Die „Rainbow Warrior II“ ist bereits Ende Mai – als sich die Wende der französischen Atompolitik andeutete – in die Region gefahren. Wie sehen Ihre Pläne aus?

Wir werden wie geplant in Richtung Moruroa fahren. Da es jetzt ein Datum für die Wiederaufnahme der Tests gibt, wollen wir vorher in Papeete landen, um unsere tahitianischen Kontakte zu intensivieren.

Wie lange wollen Sie in der Region bleiben?

Es ist noch zu früh, um das zu sagen. Vor Ort werden wir versuchen, den Ablaufplan der Militärs in Erfahrung zu bringen, um zu sehen, ob das Datum September stimmt. Dann gibt es eine Menge möglicher Szenarios, um gegen die Tests zu protestieren – wie immer gewaltlos. Entweder bleiben wir an Ort und Stelle, oder wir lassen andere Greenpeace-Boote nachkommen. Jedenfalls werden in Tahiti noch mindestens zwei Gäste an Bord kommen, der ehemalige Bischof von Evreux, Monseigneur Gaillot, und Oscar Temaro, der Führer der tahitischen Unabhängigkeitsbewegung.

Welche regionalen Unterstützer haben Sie?

An erster Stelle die Talini-Partei für die Unabhängigkeit Tahitis. Aber dann gibt es auch eine wichtige neue Entwicklung. Der Repräsentant des französischen Präsidenten auf der Insel, der Präsident der Territorialregierung, Gaston Flosse, ein Neogaullist wie Chirac, hat Position gegen Versuche bezogen. Vor ein paar Tagen war er noch in Paris. Natürlich hat er sich da diplomatisch verhalten. Aber er betonte auch, daß er als Polynesier gegen die Versuche sei.

Wie groß ist die Besatzung der „Rainbow Warrior II“?

Wir sind 22 Personen, darunter drei Franzosen und acht andere Nationalitäten – Amerikaner, Neuseeländer, Italiener, Leute von den Salomon- und Fidschi-Inseln ... Aber leider keine Deutschen.

Befürchten Sie – nach dem Attentat auf die erste „Rainbow Warrior“ – neue französische Gewaltakte gegen Greenpeace?

Schwer zu sagen.
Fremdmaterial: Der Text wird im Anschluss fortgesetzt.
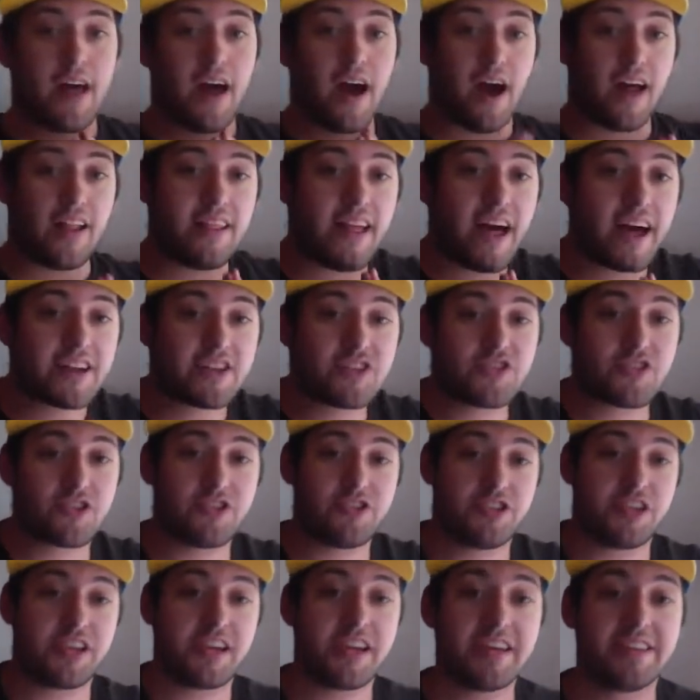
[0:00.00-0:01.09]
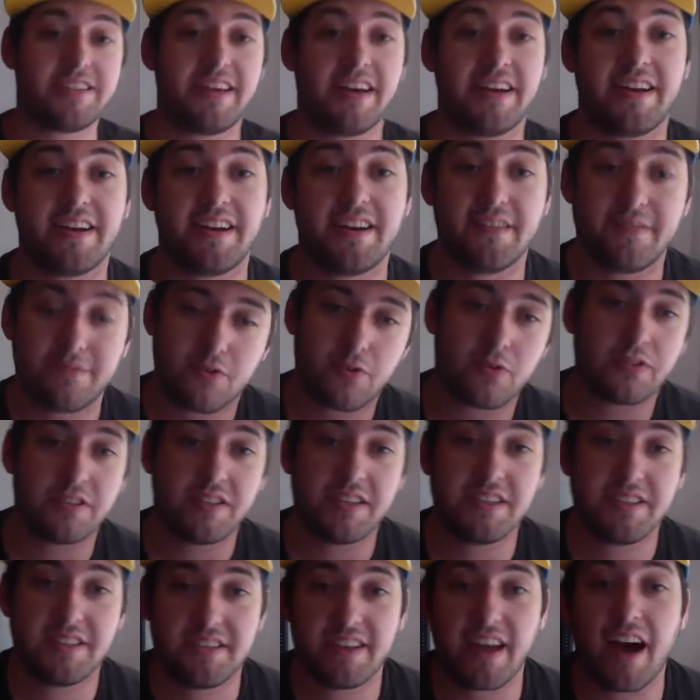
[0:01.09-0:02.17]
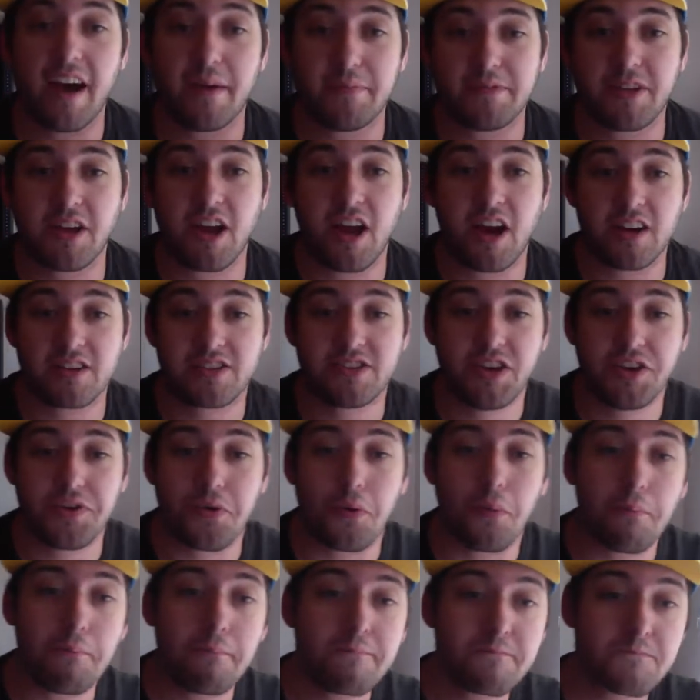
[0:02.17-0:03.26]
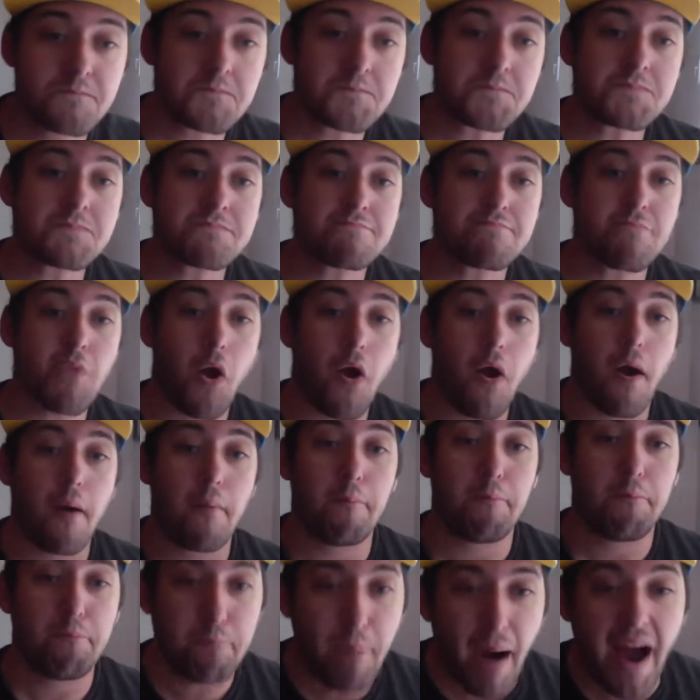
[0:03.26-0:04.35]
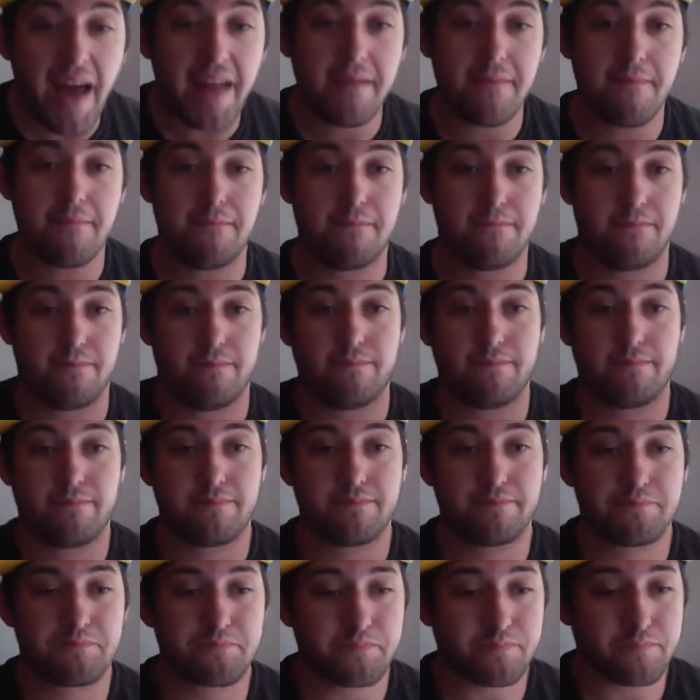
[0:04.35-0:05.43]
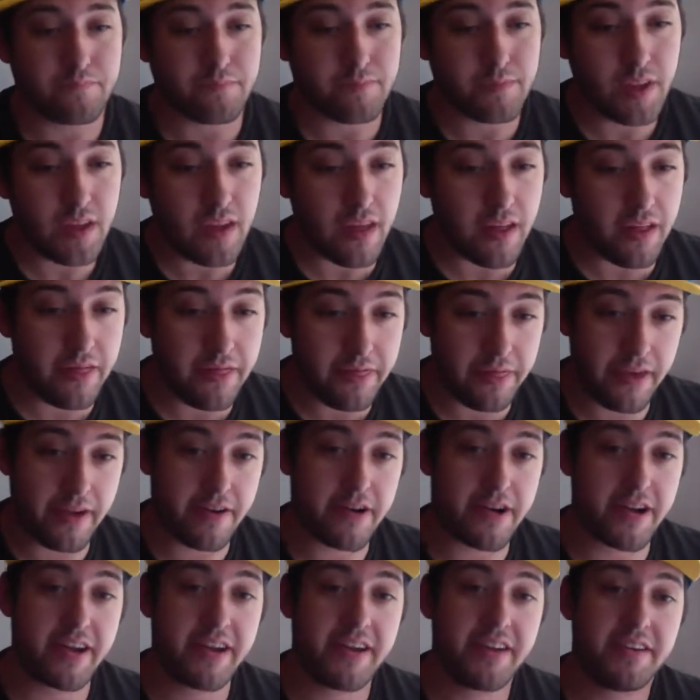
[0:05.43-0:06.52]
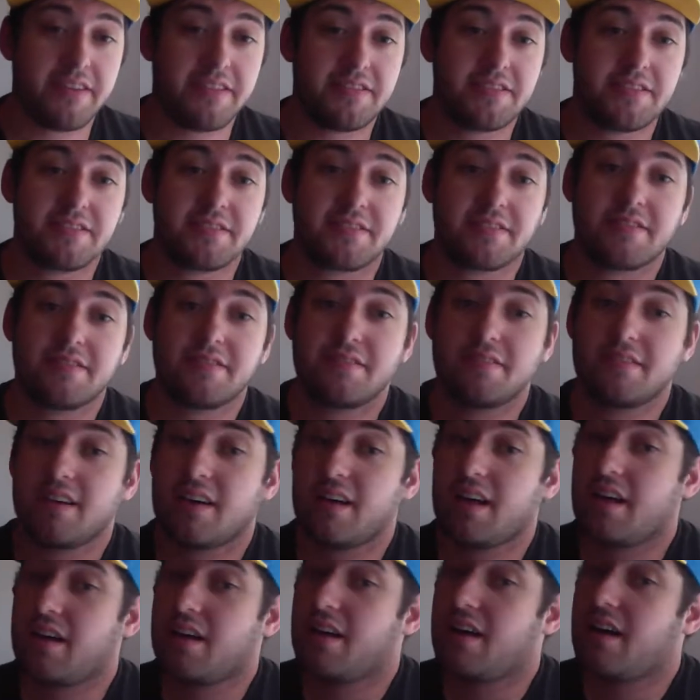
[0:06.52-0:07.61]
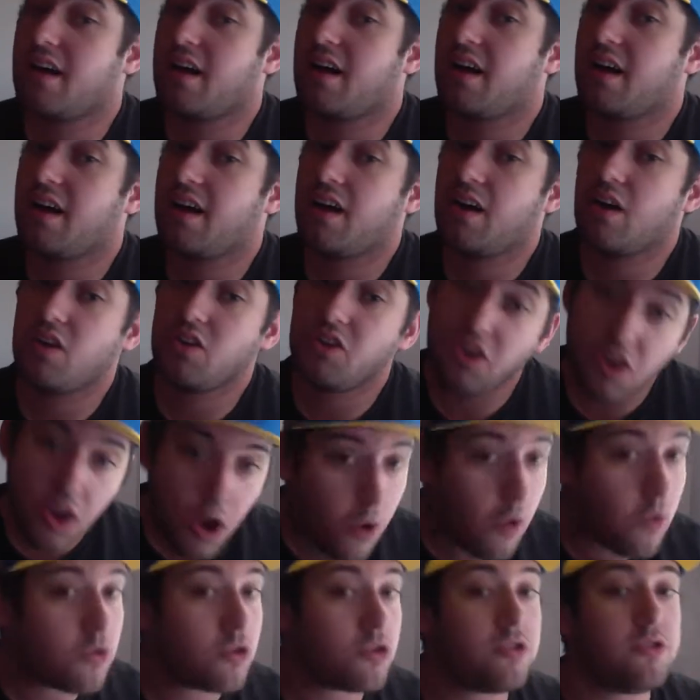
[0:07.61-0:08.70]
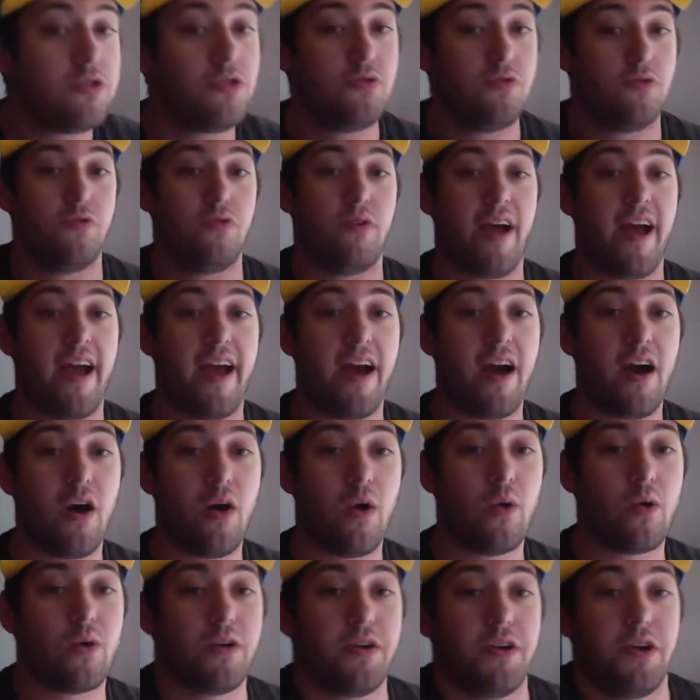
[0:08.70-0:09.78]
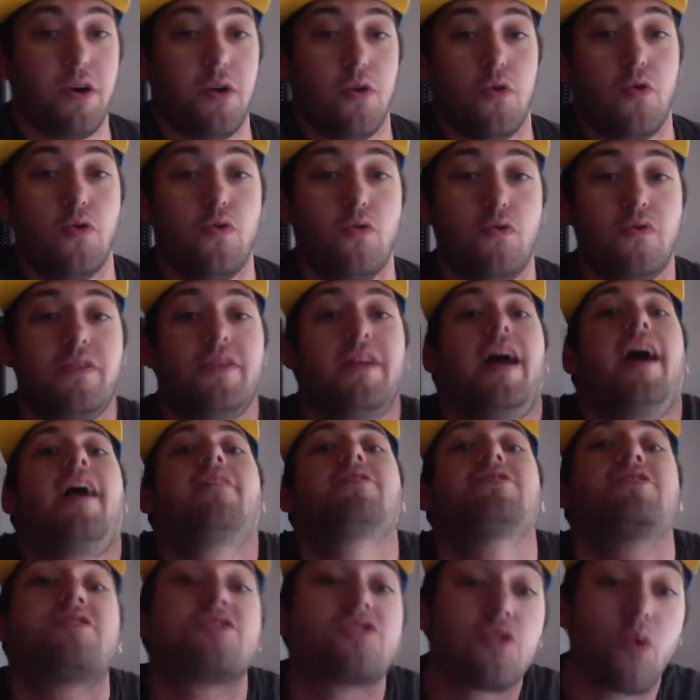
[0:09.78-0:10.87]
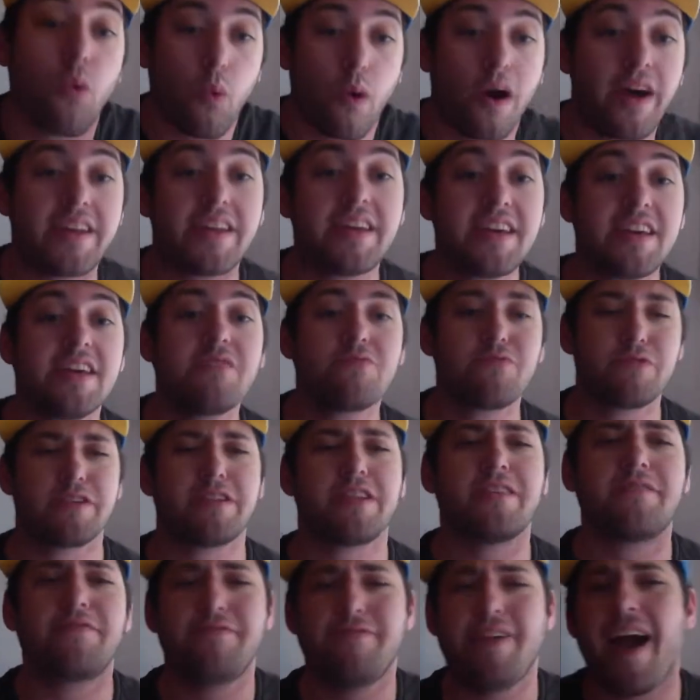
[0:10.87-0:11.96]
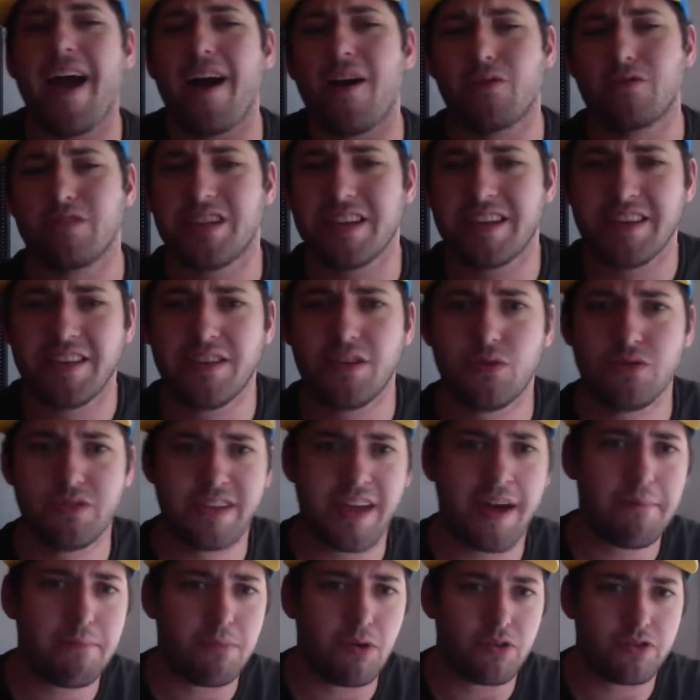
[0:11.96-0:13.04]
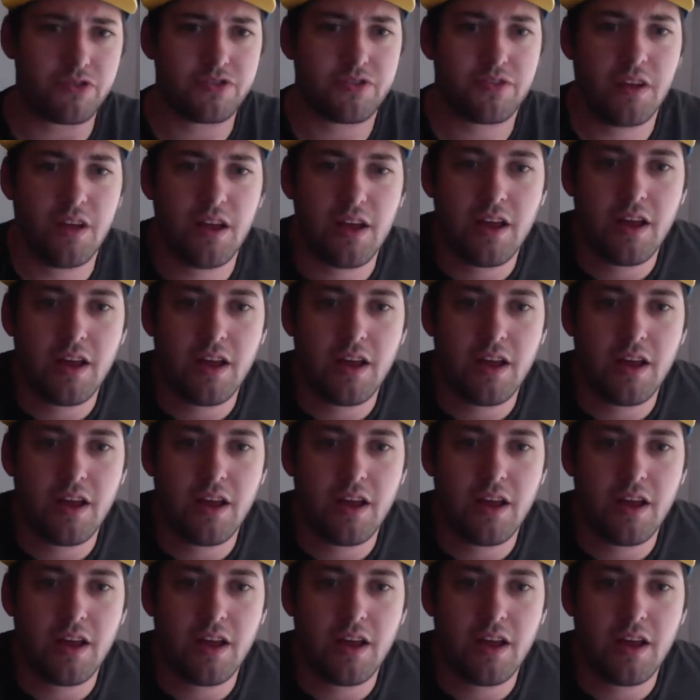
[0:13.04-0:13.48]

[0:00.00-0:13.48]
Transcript: of searching he did, and of course he stopped on Octu. But there is no clue or no knowledge as to what he really found in those temples.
Einerseits spürt die Regierung immer noch die Folgen dessen, was vor zehn Jahren passiert ist. Deswegen muß sie um die Sicherheit der Leute hier bemüht sein. Andererseits kann Chirac sehr rabiat sein.

Was könnte die Wiederaufnahme der französischen Atomtests noch verhindern?

Druck. Nationaler und internationaler. Deutschland ist dabei sehr wichtig. Die Reaktionen dort wiegen schwer in Frankreich.